** Opening Data excerpts block **

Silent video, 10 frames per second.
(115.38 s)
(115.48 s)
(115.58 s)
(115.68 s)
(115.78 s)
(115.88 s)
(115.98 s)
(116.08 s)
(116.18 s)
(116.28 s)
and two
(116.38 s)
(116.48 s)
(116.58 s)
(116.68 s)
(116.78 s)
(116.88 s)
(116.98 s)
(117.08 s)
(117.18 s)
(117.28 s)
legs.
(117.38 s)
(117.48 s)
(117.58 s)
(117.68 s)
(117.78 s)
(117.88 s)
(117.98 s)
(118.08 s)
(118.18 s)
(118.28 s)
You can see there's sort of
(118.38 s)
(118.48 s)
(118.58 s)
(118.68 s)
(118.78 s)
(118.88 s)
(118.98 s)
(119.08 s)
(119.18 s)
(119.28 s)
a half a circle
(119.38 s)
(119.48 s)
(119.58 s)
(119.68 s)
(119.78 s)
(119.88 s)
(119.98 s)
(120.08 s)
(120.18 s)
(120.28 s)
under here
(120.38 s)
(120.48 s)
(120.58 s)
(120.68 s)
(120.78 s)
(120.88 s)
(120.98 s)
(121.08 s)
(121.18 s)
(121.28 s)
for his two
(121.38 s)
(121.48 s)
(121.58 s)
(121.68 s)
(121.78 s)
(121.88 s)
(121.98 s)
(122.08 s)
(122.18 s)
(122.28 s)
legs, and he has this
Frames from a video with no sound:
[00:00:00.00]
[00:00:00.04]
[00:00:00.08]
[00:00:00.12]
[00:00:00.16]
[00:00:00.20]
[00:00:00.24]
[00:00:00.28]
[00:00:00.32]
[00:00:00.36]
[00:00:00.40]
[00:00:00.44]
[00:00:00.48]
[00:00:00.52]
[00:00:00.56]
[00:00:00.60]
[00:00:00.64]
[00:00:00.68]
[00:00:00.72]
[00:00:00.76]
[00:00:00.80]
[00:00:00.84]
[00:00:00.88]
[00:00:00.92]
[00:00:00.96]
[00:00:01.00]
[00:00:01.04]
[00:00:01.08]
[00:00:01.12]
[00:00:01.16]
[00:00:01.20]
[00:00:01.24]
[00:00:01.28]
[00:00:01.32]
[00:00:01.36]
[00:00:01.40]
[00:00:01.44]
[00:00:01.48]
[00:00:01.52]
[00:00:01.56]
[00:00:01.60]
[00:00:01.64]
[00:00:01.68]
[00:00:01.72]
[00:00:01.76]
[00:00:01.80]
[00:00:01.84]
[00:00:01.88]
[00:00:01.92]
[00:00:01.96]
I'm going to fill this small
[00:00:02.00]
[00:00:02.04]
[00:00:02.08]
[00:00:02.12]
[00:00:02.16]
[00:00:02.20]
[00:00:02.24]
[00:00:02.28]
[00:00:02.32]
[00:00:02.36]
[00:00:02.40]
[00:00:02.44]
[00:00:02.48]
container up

** Closing Data excerpts block **

* _Exercise_
Restate each entry exactly, skipping none.

* _Output for this task_
Silent video, 10 frames per second.
(115.38 s)
(115.48 s)
(115.58 s)
(115.68 s)
(115.78 s)
(115.88 s)
(115.98 s)
(116.08 s)
(116.18 s)
(116.28 s)
and two
(116.38 s)
(116.48 s)
(116.58 s)
(116.68 s)
(116.78 s)
(116.88 s)
(116.98 s)
(117.08 s)
(117.18 s)
(117.28 s)
legs.
(117.38 s)
(117.48 s)
(117.58 s)
(117.68 s)
(117.78 s)
(117.88 s)
(117.98 s)
(118.08 s)
(118.18 s)
(118.28 s)
You can see there's sort of
(118.38 s)
(118.48 s)
(118.58 s)
(118.68 s)
(118.78 s)
(118.88 s)
(118.98 s)
(119.08 s)
(119.18 s)
(119.28 s)
a half a circle
(119.38 s)
(119.48 s)
(119.58 s)
(119.68 s)
(119.78 s)
(119.88 s)
(119.98 s)
(120.08 s)
(120.18 s)
(120.28 s)
under here
(120.38 s)
(120.48 s)
(120.58 s)
(120.68 s)
(120.78 s)
(120.88 s)
(120.98 s)
(121.08 s)
(121.18 s)
(121.28 s)
for his two
(121.38 s)
(121.48 s)
(121.58 s)
(121.68 s)
(121.78 s)
(121.88 s)
(121.98 s)
(122.08 s)
(122.18 s)
(122.28 s)
legs, and he has this
Frames from a video with no sound:
[00:00:00.00]
[00:00:00.04]
[00:00:00.08]
[00:00:00.12]
[00:00:00.16]
[00:00:00.20]
[00:00:00.24]
[00:00:00.28]
[00:00:00.32]
[00:00:00.36]
[00:00:00.40]
[00:00:00.44]
[00:00:00.48]
[00:00:00.52]
[00:00:00.56]
[00:00:00.60]
[00:00:00.64]
[00:00:00.68]
[00:00:00.72]
[00:00:00.76]
[00:00:00.80]
[00:00:00.84]
[00:00:00.88]
[00:00:00.92]
[00:00:00.96]
[00:00:01.00]
[00:00:01.04]
[00:00:01.08]
[00:00:01.12]
[00:00:01.16]
[00:00:01.20]
[00:00:01.24]
[00:00:01.28]
[00:00:01.32]
[00:00:01.36]
[00:00:01.40]
[00:00:01.44]
[00:00:01.48]
[00:00:01.52]
[00:00:01.56]
[00:00:01.60]
[00:00:01.64]
[00:00:01.68]
[00:00:01.72]
[00:00:01.76]
[00:00:01.80]
[00:00:01.84]
[00:00:01.88]
[00:00:01.92]
[00:00:01.96]
I'm going to fill this small
[00:00:02.00]
[00:00:02.04]
[00:00:02.08]
[00:00:02.12]
[00:00:02.16]
[00:00:02.20]
[00:00:02.24]
[00:00:02.28]
[00:00:02.32]
[00:00:02.36]
[00:00:02.40]
[00:00:02.44]
[00:00:02.48]
container up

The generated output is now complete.